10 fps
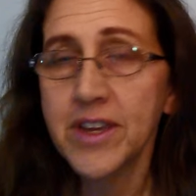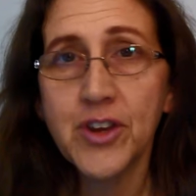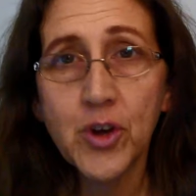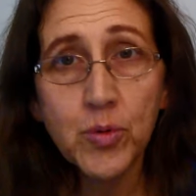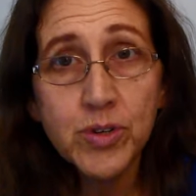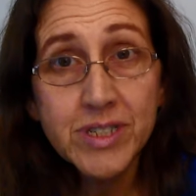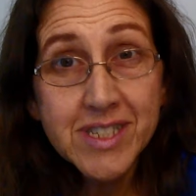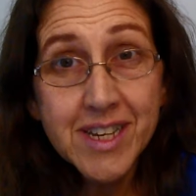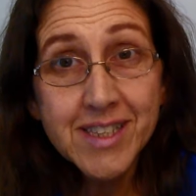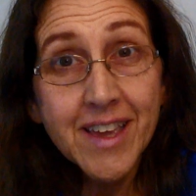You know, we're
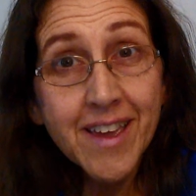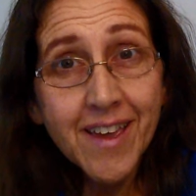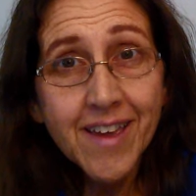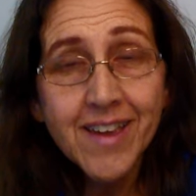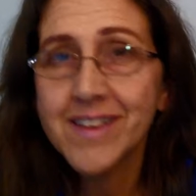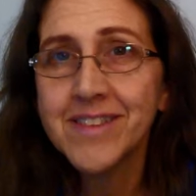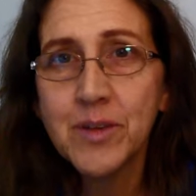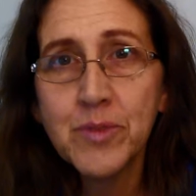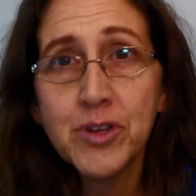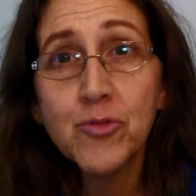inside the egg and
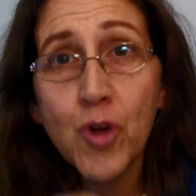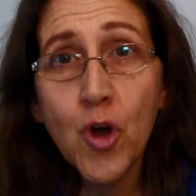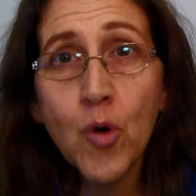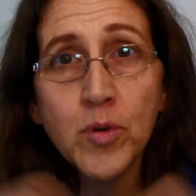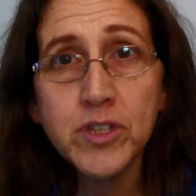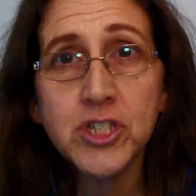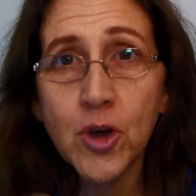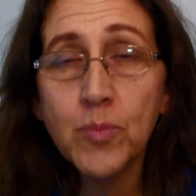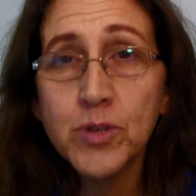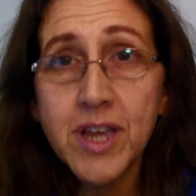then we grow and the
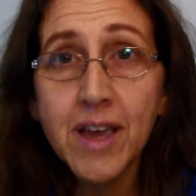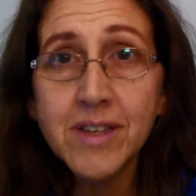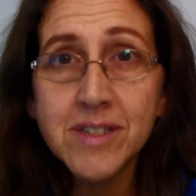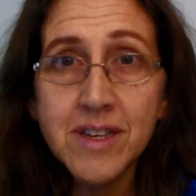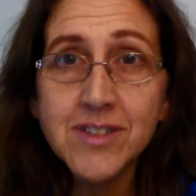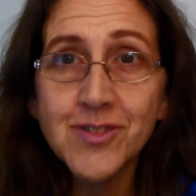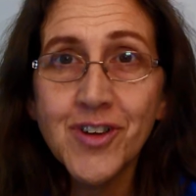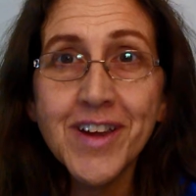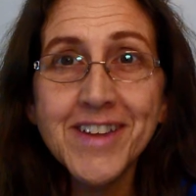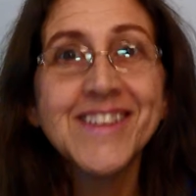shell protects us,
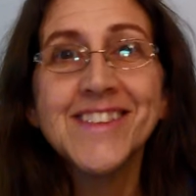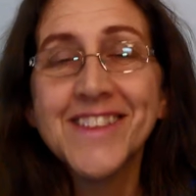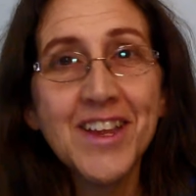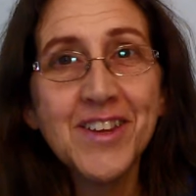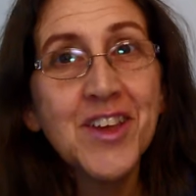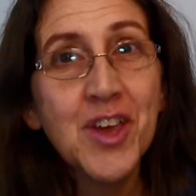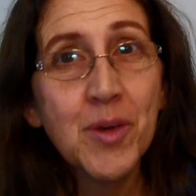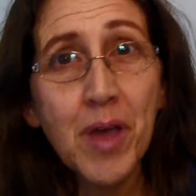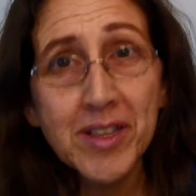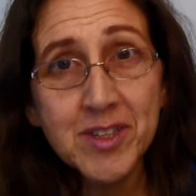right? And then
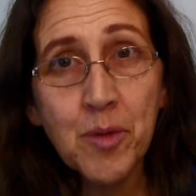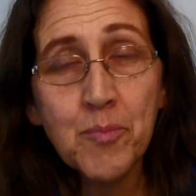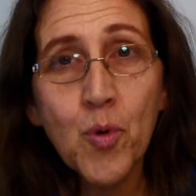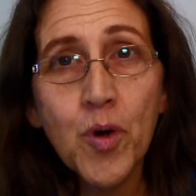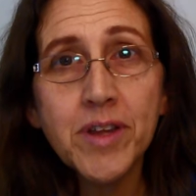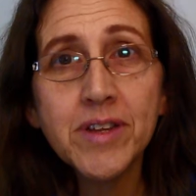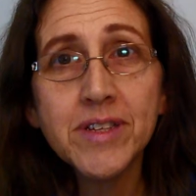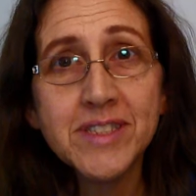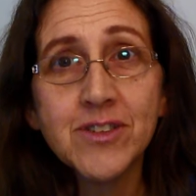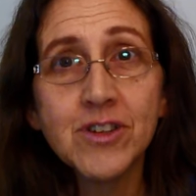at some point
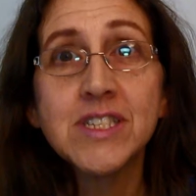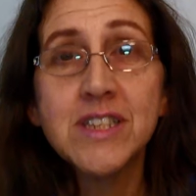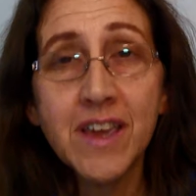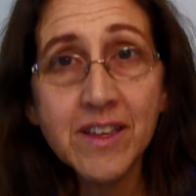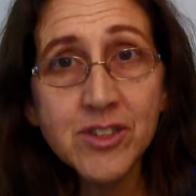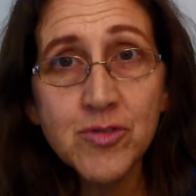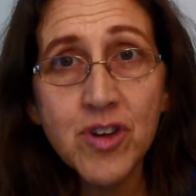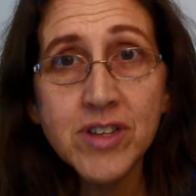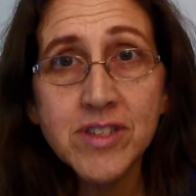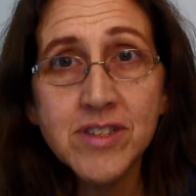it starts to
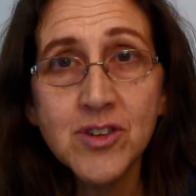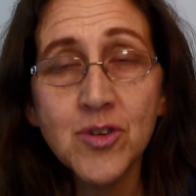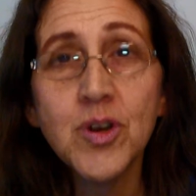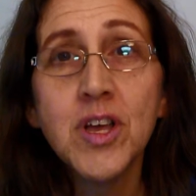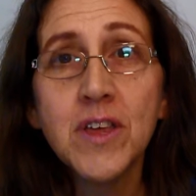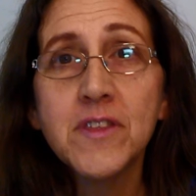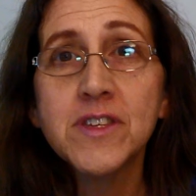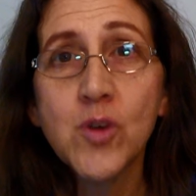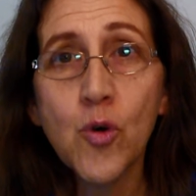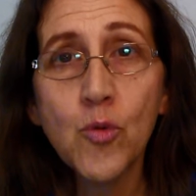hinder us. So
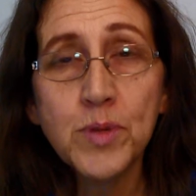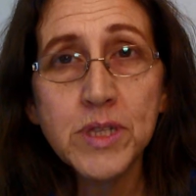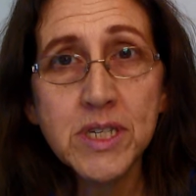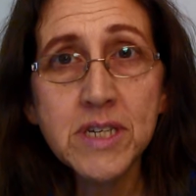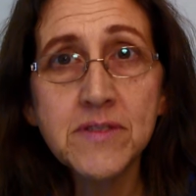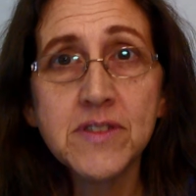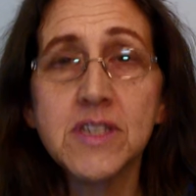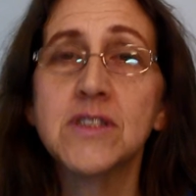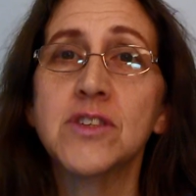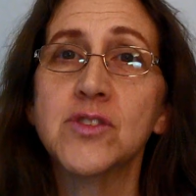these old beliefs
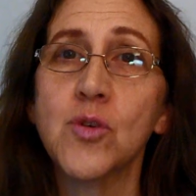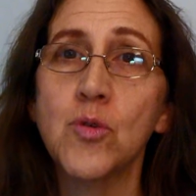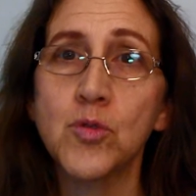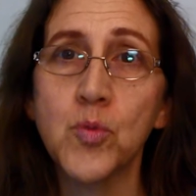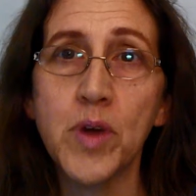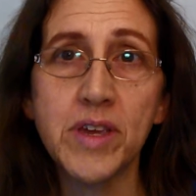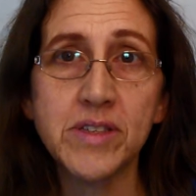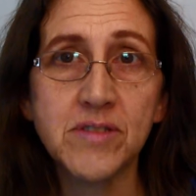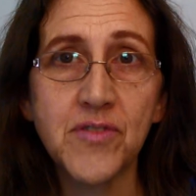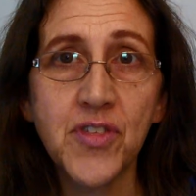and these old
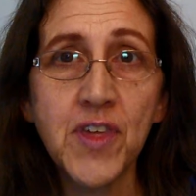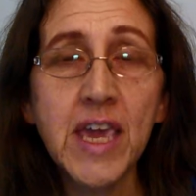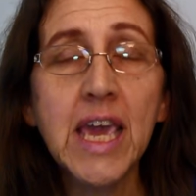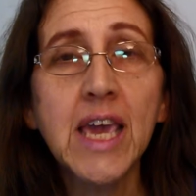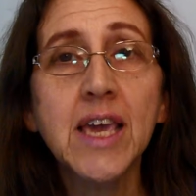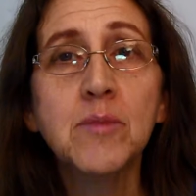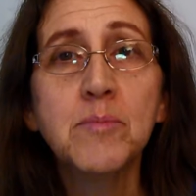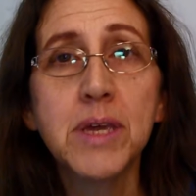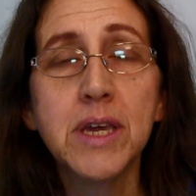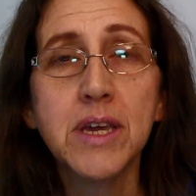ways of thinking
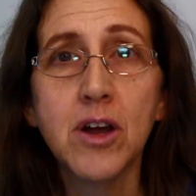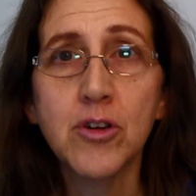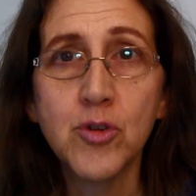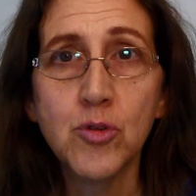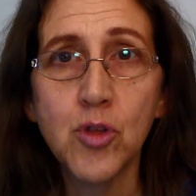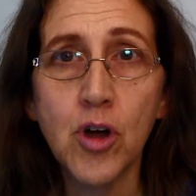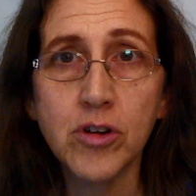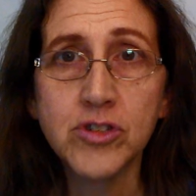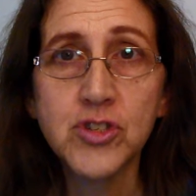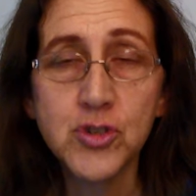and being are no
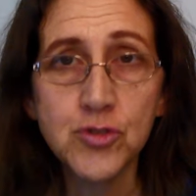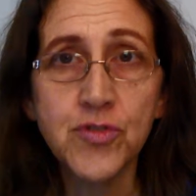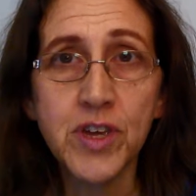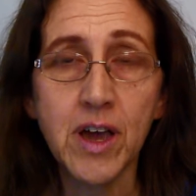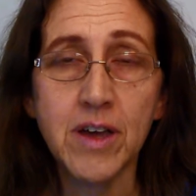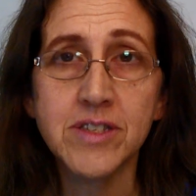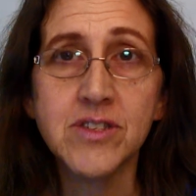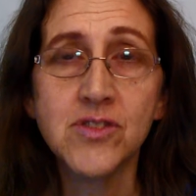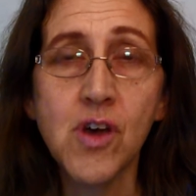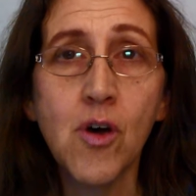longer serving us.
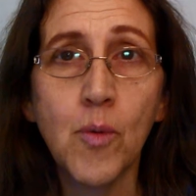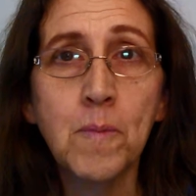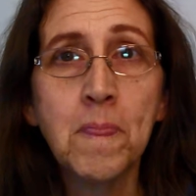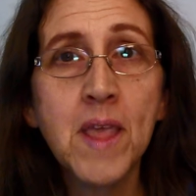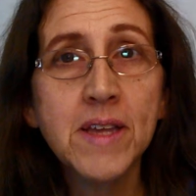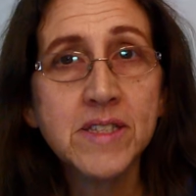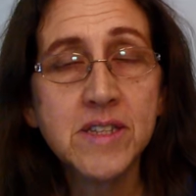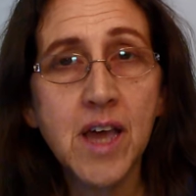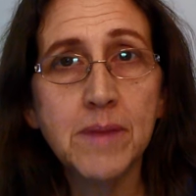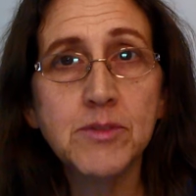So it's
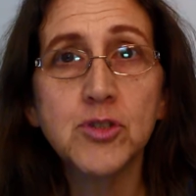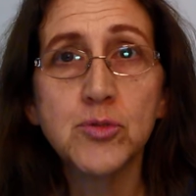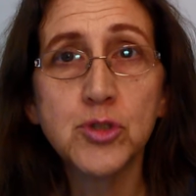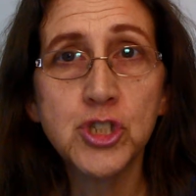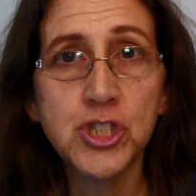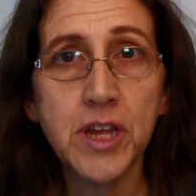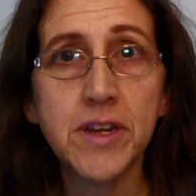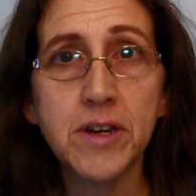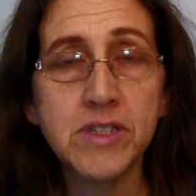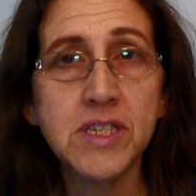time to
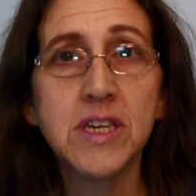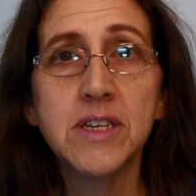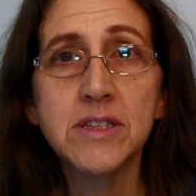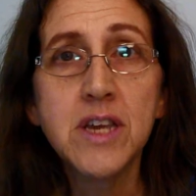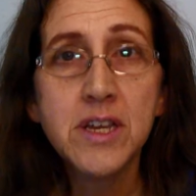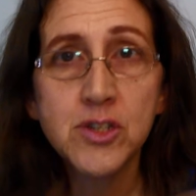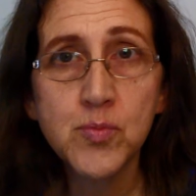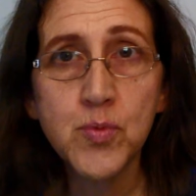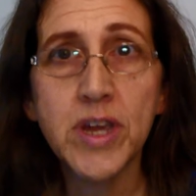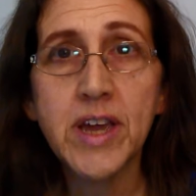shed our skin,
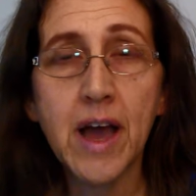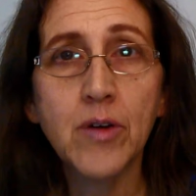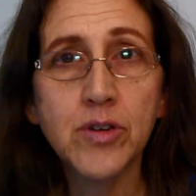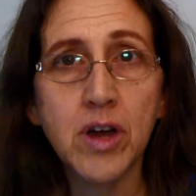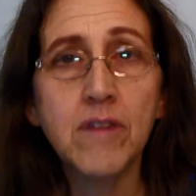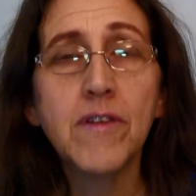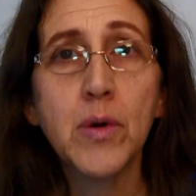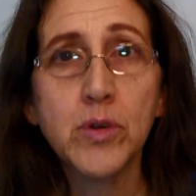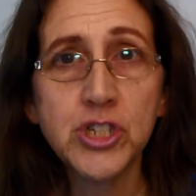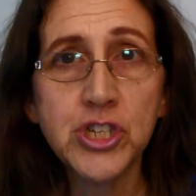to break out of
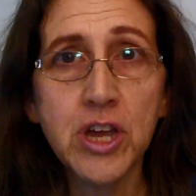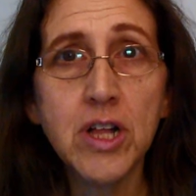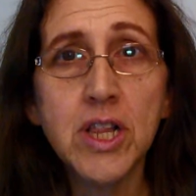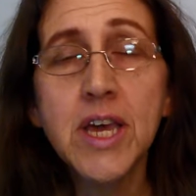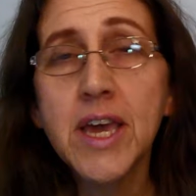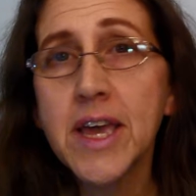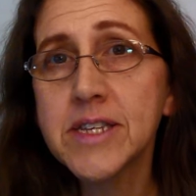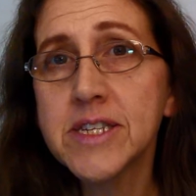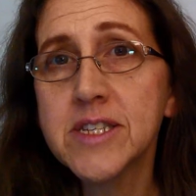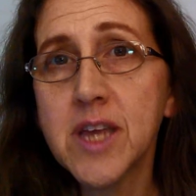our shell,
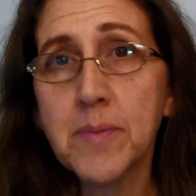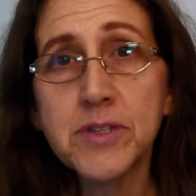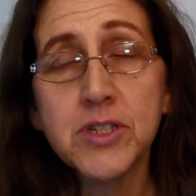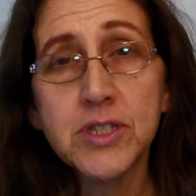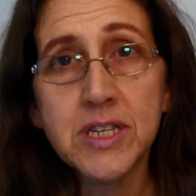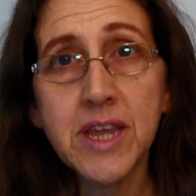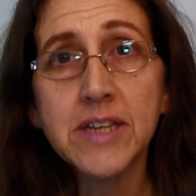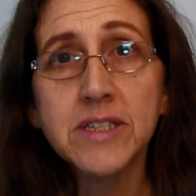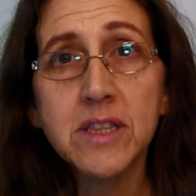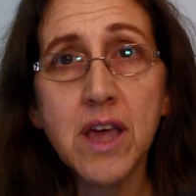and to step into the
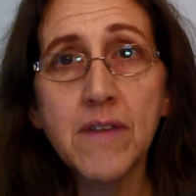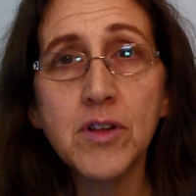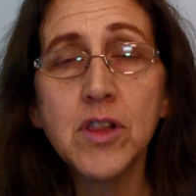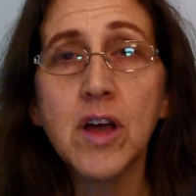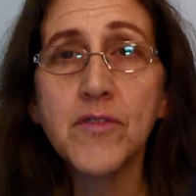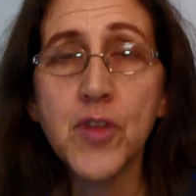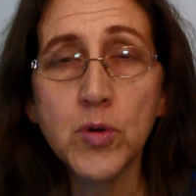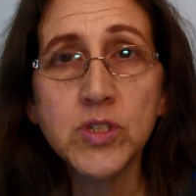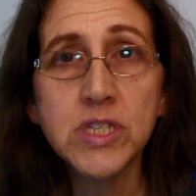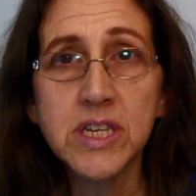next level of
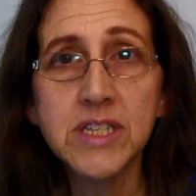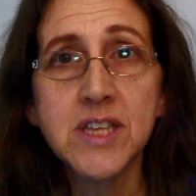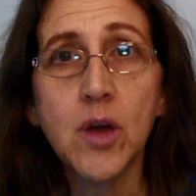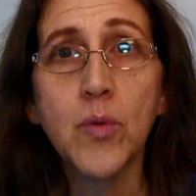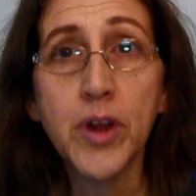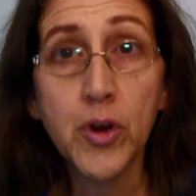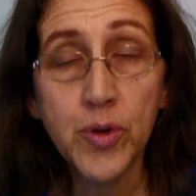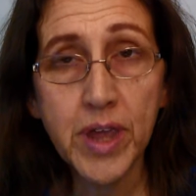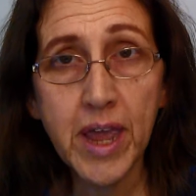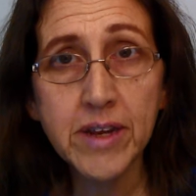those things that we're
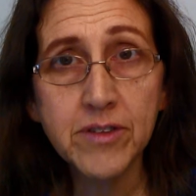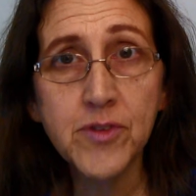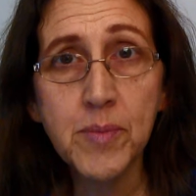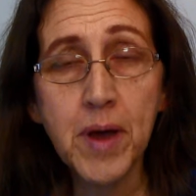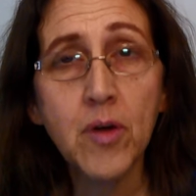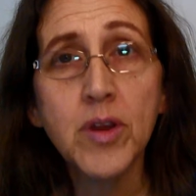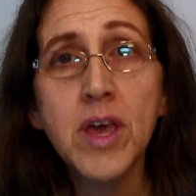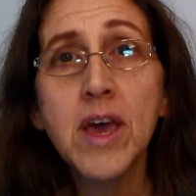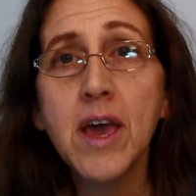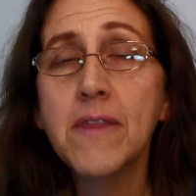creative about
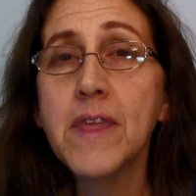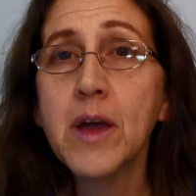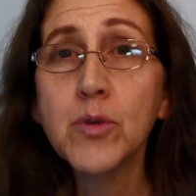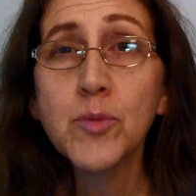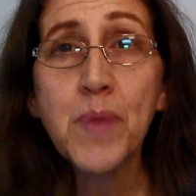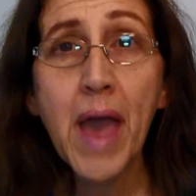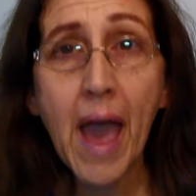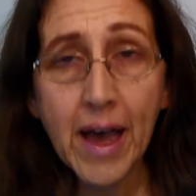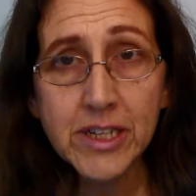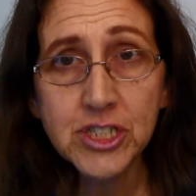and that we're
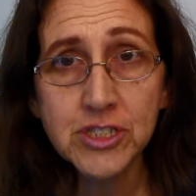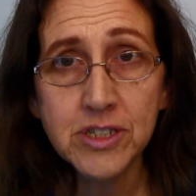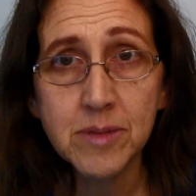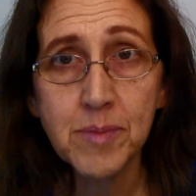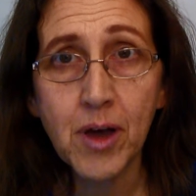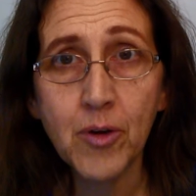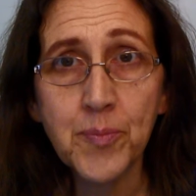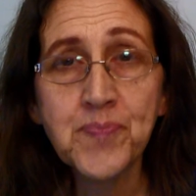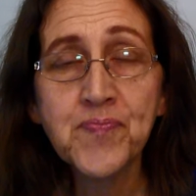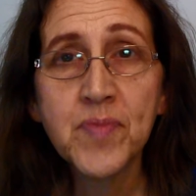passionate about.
▬▬▬▬▬▬▬▬▬▬
- BRIEF -
Retype exactly, and only, the lines from the one containing "ways of thinking" through the end of the records above. Pictures stay out of the copy.

- RESPONSE AREA -
ways of thinking
and being are no
longer serving us.
So it's
time to
shed our skin,
to break out of
our shell,
and to step into the
next level of
those things that we're
creative about
and that we're
passionate about.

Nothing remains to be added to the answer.